__DATA LISTING__.
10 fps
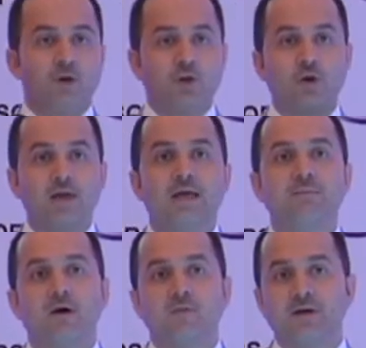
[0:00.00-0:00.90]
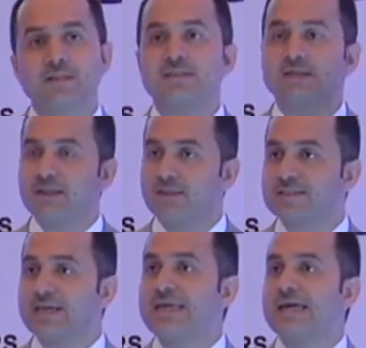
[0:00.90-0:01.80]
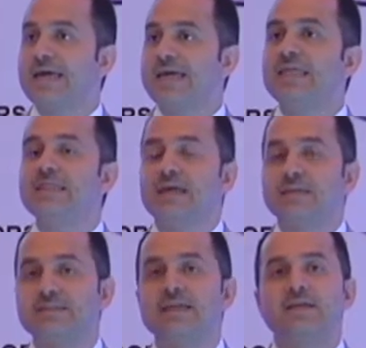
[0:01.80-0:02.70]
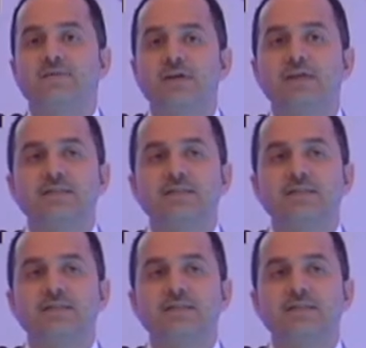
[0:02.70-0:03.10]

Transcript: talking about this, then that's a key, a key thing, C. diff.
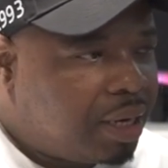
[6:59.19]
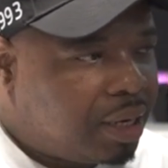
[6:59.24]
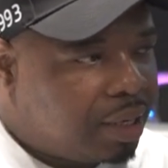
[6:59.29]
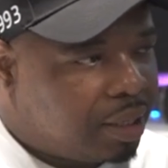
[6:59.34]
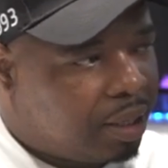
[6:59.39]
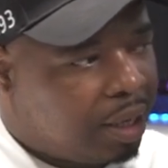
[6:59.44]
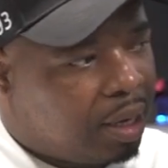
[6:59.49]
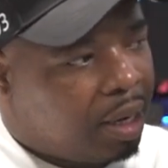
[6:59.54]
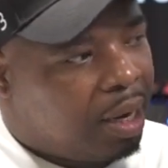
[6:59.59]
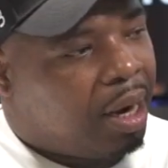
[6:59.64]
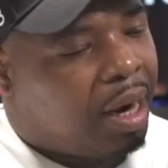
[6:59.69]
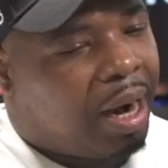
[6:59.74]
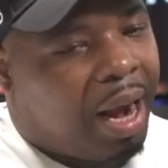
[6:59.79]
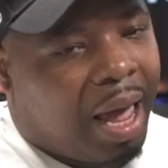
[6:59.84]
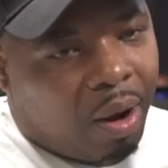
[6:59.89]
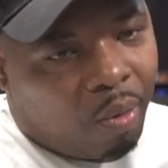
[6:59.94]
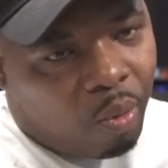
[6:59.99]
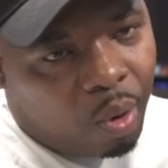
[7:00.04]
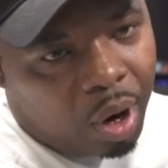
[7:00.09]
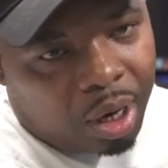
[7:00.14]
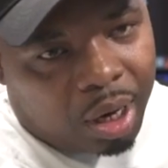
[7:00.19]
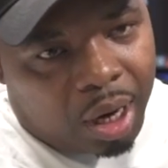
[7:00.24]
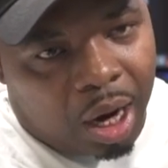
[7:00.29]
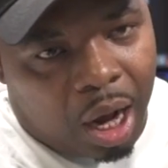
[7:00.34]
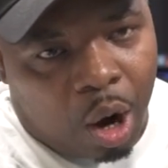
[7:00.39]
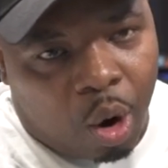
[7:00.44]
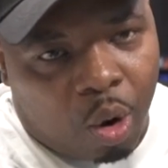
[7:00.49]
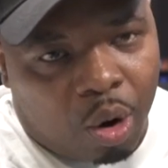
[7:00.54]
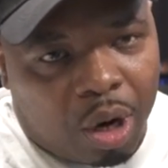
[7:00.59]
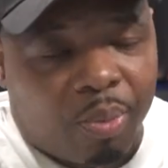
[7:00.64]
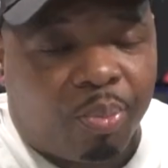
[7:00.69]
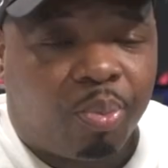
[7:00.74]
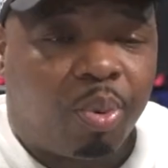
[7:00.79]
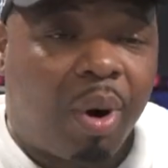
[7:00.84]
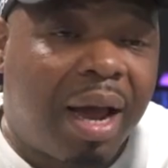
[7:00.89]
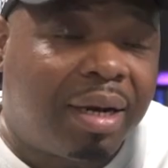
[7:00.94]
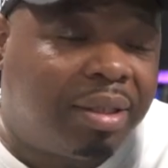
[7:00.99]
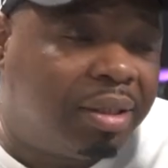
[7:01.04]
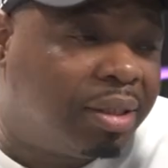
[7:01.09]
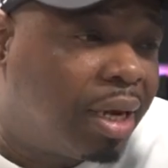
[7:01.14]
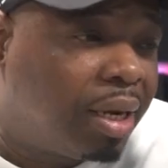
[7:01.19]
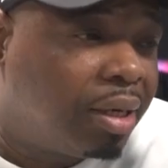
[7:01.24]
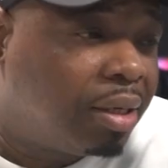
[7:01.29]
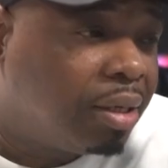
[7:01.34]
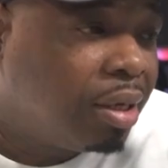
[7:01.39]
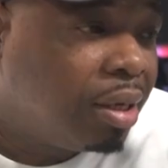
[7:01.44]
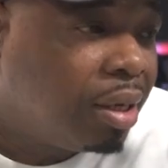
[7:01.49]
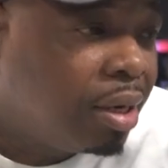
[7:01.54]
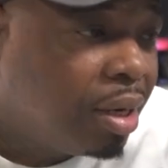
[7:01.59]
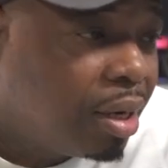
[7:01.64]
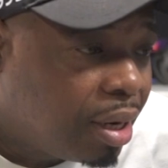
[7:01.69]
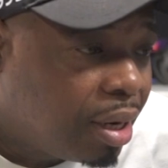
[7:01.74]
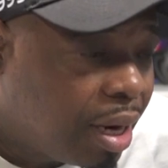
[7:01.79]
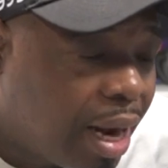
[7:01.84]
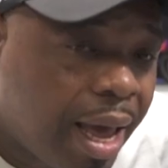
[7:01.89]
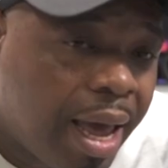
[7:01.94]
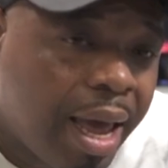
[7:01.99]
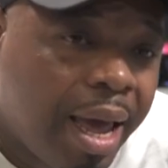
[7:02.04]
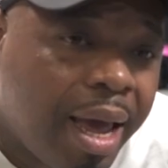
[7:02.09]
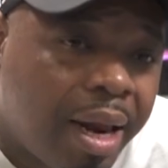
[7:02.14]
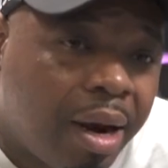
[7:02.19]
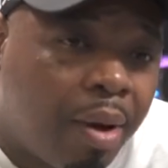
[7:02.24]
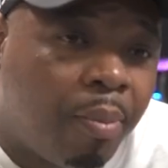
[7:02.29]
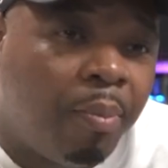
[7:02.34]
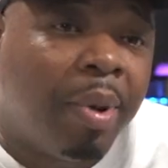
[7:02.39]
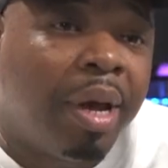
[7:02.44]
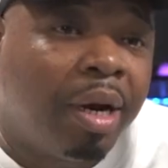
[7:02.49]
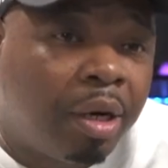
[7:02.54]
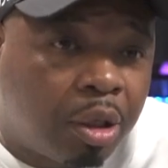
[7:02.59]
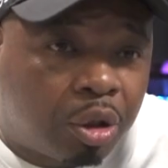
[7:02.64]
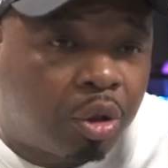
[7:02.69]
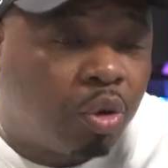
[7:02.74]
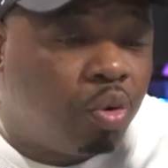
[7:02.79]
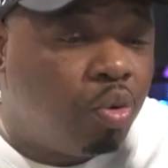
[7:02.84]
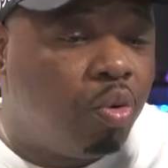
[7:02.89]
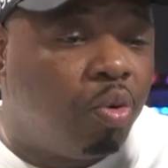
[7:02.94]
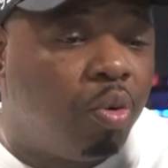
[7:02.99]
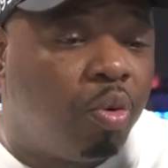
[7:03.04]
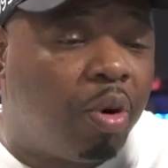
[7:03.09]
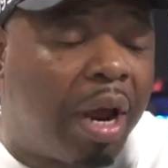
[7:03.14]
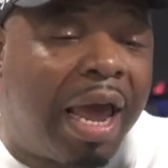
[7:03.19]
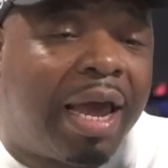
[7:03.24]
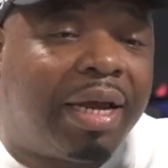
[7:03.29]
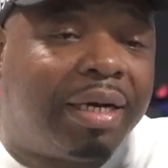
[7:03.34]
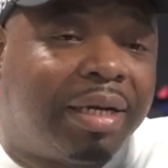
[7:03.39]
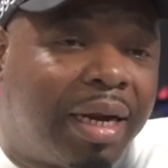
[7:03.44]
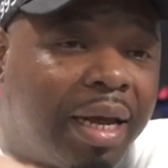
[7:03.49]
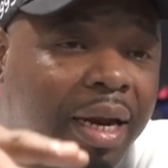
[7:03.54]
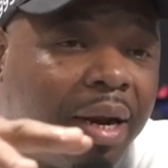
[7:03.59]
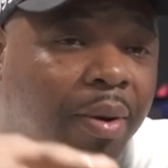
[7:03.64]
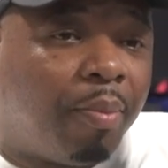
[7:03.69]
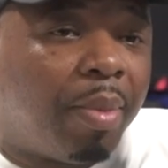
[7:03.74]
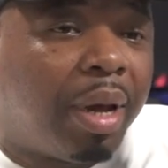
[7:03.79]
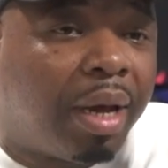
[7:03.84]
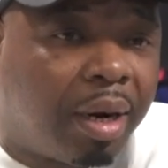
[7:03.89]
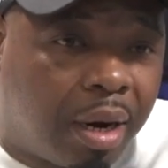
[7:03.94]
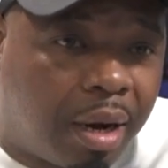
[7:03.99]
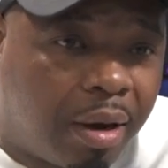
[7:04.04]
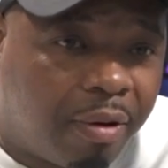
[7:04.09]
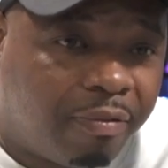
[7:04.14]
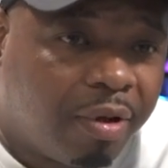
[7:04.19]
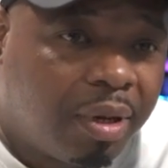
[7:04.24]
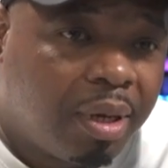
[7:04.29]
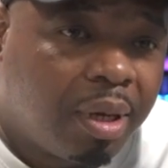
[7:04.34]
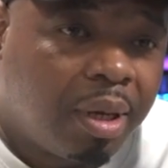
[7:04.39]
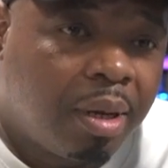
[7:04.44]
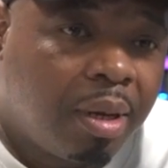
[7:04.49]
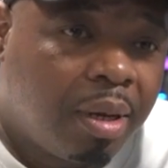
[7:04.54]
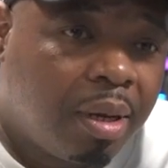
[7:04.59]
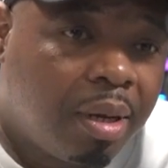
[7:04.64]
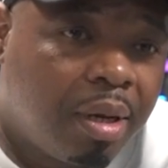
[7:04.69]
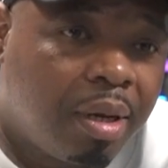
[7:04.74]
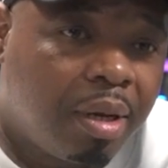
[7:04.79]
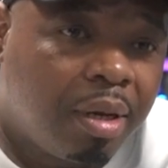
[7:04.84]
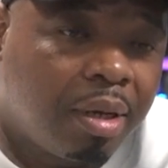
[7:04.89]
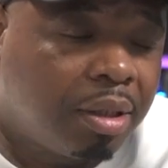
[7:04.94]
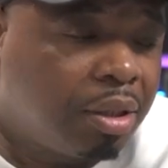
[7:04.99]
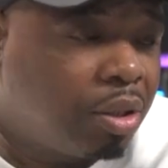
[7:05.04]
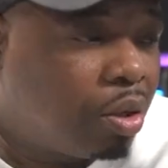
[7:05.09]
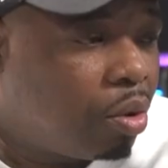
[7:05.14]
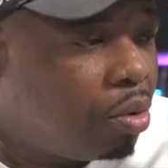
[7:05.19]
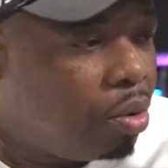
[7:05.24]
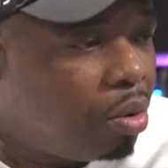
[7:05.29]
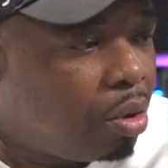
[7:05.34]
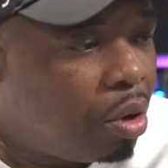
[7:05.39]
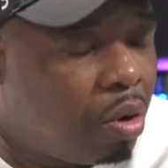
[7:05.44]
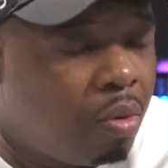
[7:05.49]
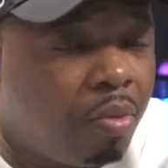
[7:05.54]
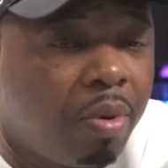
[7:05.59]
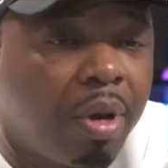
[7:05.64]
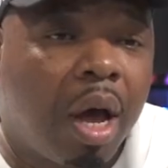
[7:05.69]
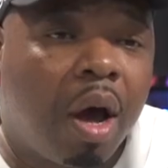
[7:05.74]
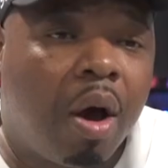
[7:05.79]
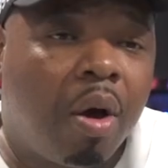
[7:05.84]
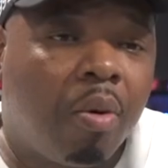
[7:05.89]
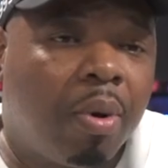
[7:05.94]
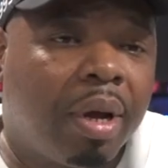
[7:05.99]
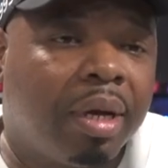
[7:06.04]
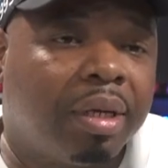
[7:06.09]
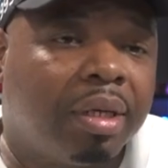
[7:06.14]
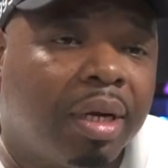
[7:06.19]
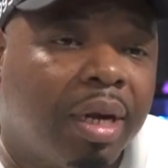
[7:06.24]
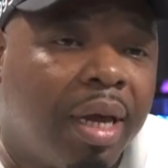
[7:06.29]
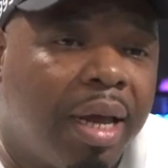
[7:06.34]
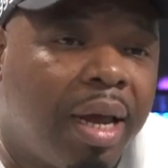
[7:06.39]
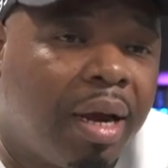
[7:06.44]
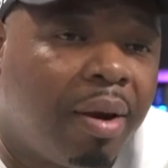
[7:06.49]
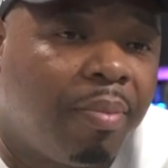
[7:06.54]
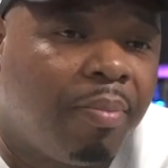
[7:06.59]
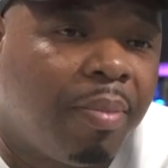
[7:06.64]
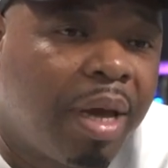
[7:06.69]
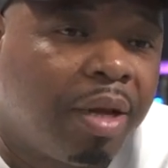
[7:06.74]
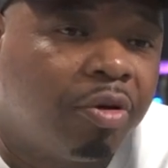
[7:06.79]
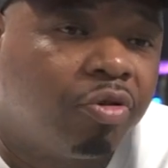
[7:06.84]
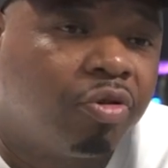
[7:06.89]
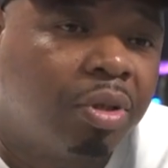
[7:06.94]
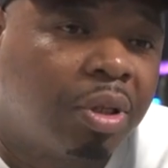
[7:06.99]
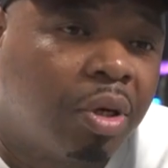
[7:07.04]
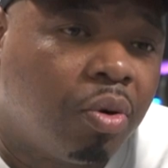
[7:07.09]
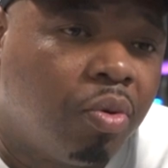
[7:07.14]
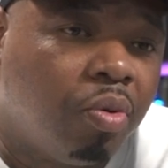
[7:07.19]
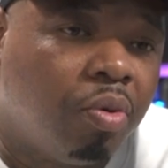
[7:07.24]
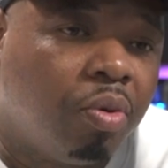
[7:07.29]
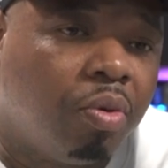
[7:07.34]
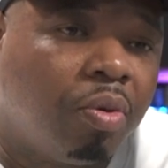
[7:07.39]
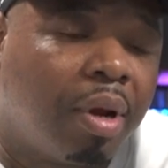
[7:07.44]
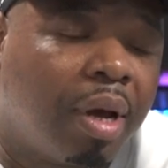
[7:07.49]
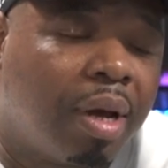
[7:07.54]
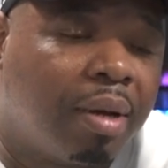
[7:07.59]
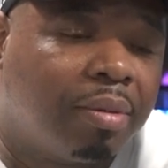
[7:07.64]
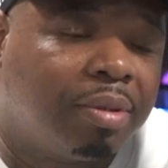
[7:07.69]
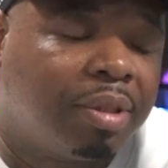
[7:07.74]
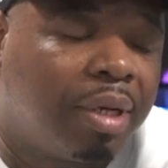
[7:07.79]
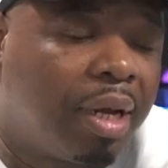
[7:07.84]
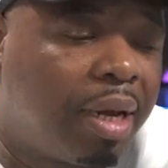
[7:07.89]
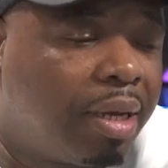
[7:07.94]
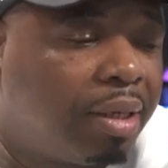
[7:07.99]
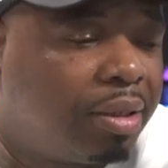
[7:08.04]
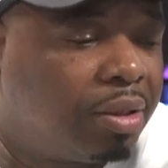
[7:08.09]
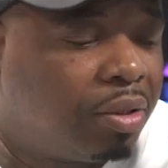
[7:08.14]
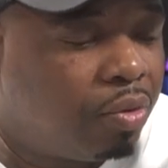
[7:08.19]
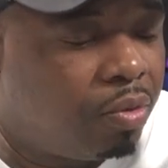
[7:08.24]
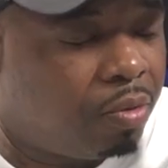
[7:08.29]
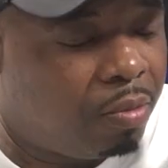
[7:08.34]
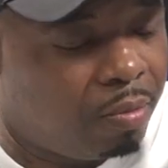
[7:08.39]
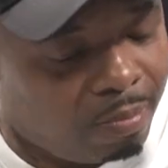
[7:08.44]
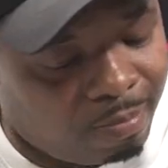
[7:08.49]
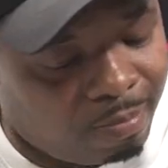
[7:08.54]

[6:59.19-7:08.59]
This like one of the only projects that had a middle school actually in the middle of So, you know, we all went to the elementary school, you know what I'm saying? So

__PROBLEM STATEMENT__.
Leaving every picture aside, repeat the listing exactly.

__EXERCISE SOLUTION__.
10 fps
[0:00.00-0:00.90]
[0:00.90-0:01.80]
[0:01.80-0:02.70]
[0:02.70-0:03.10]

Transcript: talking about this, then that's a key, a key thing, C. diff.
[6:59.19]
[6:59.24]
[6:59.29]
[6:59.34]
[6:59.39]
[6:59.44]
[6:59.49]
[6:59.54]
[6:59.59]
[6:59.64]
[6:59.69]
[6:59.74]
[6:59.79]
[6:59.84]
[6:59.89]
[6:59.94]
[6:59.99]
[7:00.04]
[7:00.09]
[7:00.14]
[7:00.19]
[7:00.24]
[7:00.29]
[7:00.34]
[7:00.39]
[7:00.44]
[7:00.49]
[7:00.54]
[7:00.59]
[7:00.64]
[7:00.69]
[7:00.74]
[7:00.79]
[7:00.84]
[7:00.89]
[7:00.94]
[7:00.99]
[7:01.04]
[7:01.09]
[7:01.14]
[7:01.19]
[7:01.24]
[7:01.29]
[7:01.34]
[7:01.39]
[7:01.44]
[7:01.49]
[7:01.54]
[7:01.59]
[7:01.64]
[7:01.69]
[7:01.74]
[7:01.79]
[7:01.84]
[7:01.89]
[7:01.94]
[7:01.99]
[7:02.04]
[7:02.09]
[7:02.14]
[7:02.19]
[7:02.24]
[7:02.29]
[7:02.34]
[7:02.39]
[7:02.44]
[7:02.49]
[7:02.54]
[7:02.59]
[7:02.64]
[7:02.69]
[7:02.74]
[7:02.79]
[7:02.84]
[7:02.89]
[7:02.94]
[7:02.99]
[7:03.04]
[7:03.09]
[7:03.14]
[7:03.19]
[7:03.24]
[7:03.29]
[7:03.34]
[7:03.39]
[7:03.44]
[7:03.49]
[7:03.54]
[7:03.59]
[7:03.64]
[7:03.69]
[7:03.74]
[7:03.79]
[7:03.84]
[7:03.89]
[7:03.94]
[7:03.99]
[7:04.04]
[7:04.09]
[7:04.14]
[7:04.19]
[7:04.24]
[7:04.29]
[7:04.34]
[7:04.39]
[7:04.44]
[7:04.49]
[7:04.54]
[7:04.59]
[7:04.64]
[7:04.69]
[7:04.74]
[7:04.79]
[7:04.84]
[7:04.89]
[7:04.94]
[7:04.99]
[7:05.04]
[7:05.09]
[7:05.14]
[7:05.19]
[7:05.24]
[7:05.29]
[7:05.34]
[7:05.39]
[7:05.44]
[7:05.49]
[7:05.54]
[7:05.59]
[7:05.64]
[7:05.69]
[7:05.74]
[7:05.79]
[7:05.84]
[7:05.89]
[7:05.94]
[7:05.99]
[7:06.04]
[7:06.09]
[7:06.14]
[7:06.19]
[7:06.24]
[7:06.29]
[7:06.34]
[7:06.39]
[7:06.44]
[7:06.49]
[7:06.54]
[7:06.59]
[7:06.64]
[7:06.69]
[7:06.74]
[7:06.79]
[7:06.84]
[7:06.89]
[7:06.94]
[7:06.99]
[7:07.04]
[7:07.09]
[7:07.14]
[7:07.19]
[7:07.24]
[7:07.29]
[7:07.34]
[7:07.39]
[7:07.44]
[7:07.49]
[7:07.54]
[7:07.59]
[7:07.64]
[7:07.69]
[7:07.74]
[7:07.79]
[7:07.84]
[7:07.89]
[7:07.94]
[7:07.99]
[7:08.04]
[7:08.09]
[7:08.14]
[7:08.19]
[7:08.24]
[7:08.29]
[7:08.34]
[7:08.39]
[7:08.44]
[7:08.49]
[7:08.54]

[6:59.19-7:08.59]
This like one of the only projects that had a middle school actually in the middle of So, you know, we all went to the elementary school, you know what I'm saying? So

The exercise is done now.